Ama ben biliyorum ki, Türk bir kelime değil; bir vicdanın, bir duruşun, bir iradenin adıdır.
Türk, sınır çizgilerinin değil, karakter çizgilerinin tanımladığı bir kimliktir.
Bu coğrafyada doğmak yetmez, bu ruhla yaşamak gerekir.
Türk, kendini anlatırken cümleye “biz” diye başlar.
Çünkü yalnızlığı değil, birlikte olmayı bilir.
Yalnız kendi ekmeğini değil, başkasının açlığını da dert eder.
Komşusunun çığlığını duymayan, kendini Türk sanmasın.
Çünkü bu kimlik, yalnızca soyla değil, duyarlılıkla kuşanılır.

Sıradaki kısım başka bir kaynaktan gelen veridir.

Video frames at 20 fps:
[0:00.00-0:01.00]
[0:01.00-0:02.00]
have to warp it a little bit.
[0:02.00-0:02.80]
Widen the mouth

Türk, mazluma siper olabilen, zalimin karşısında eğilmeyendir.
Türk, namus kelimesini yalnızca kendi ailesiyle ilişkilendirmez.
Mahallesinde bir çocuğun canı yanarsa, o acı göğsüne saplanır.

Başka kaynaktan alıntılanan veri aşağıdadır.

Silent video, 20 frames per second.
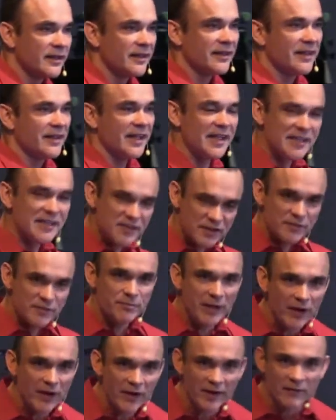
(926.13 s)
His
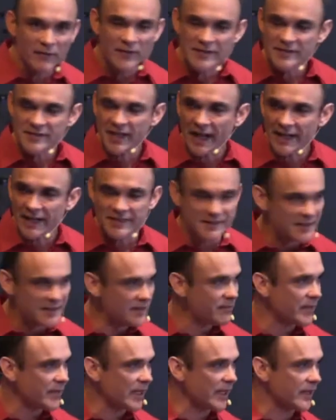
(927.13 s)
spirit resides
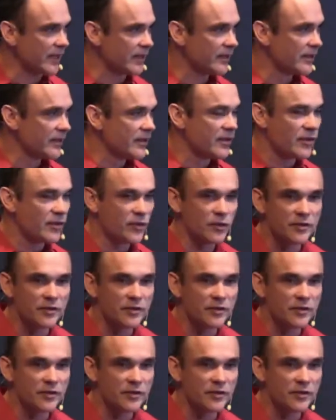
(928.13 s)
in me through,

Sokakta ağlayan bir kadının gözyaşı, kendi kardeşinin gözyaşıdır.
Türk, elini uzatmadığı bir yoksul varsa gece rahat uyuyamaz.
Onun için iyilik bir tercih değil, mecburiyettir.
Çünkü bilir ki, insan olmak her şeyden önce gelir.
Türk, sadece savaş meydanlarında değil, barışın ortasında da merttir.
Zorbalığa karşı kalkan olan, güce değil hakka tapan biridir.
Onun asaletini giysilerinde, makamında, unvanında değil; bir yetimi okşarken, bir yaşlının elini tutarken, bir haksızlığa karşı susmayışında görürsünüz.
Türk, yaşadığı toprakları vatan kılmakla yetinmez; o topraklara anlam katar.
Kuru bir milliyetçilik değil, köklü bir aidiyet taşır içinde.
Bayrak, onun için bir kumaş değil; şehit kanıyla boyanmış bir emanettir.
Türk, sadece toprağını değil, onurunu da savunur.
Onurunu çiğneyene karşı susmak, onun için ölmekle eşdeğerdir.
Türk kimdir biliyor musunuz?
Sadece Türkçeyi konuşan değil, gönül diliyle konuşandır.
Rengine, dinine, soyuna bakmadan hakkı gözetendir.
Gerekirse kendinden vazgeçip bir başkasına can olandır.
En zoru seçendir.
Çünkü kolay olan kendini kurtarmaktır, zor olan başkasını düşünmektir.
Türk işte bu zorun yolcusudur.
Ve bazen Türk olmak, bir kimliğe sahip olmaktan öte bir yükümlülüğü üstlenmektir.
Adaletin terazisi bozulduğunda, dengeyi sağlamak için ayağa kalkmaktır.
Dünya susarken konuşmak, herkes giderken kalmaktır.
Korkmadan, yılmadan, eğilmeden…
Çünkü Türk olmak, bir aidiyet değil, bir sorumluluktur.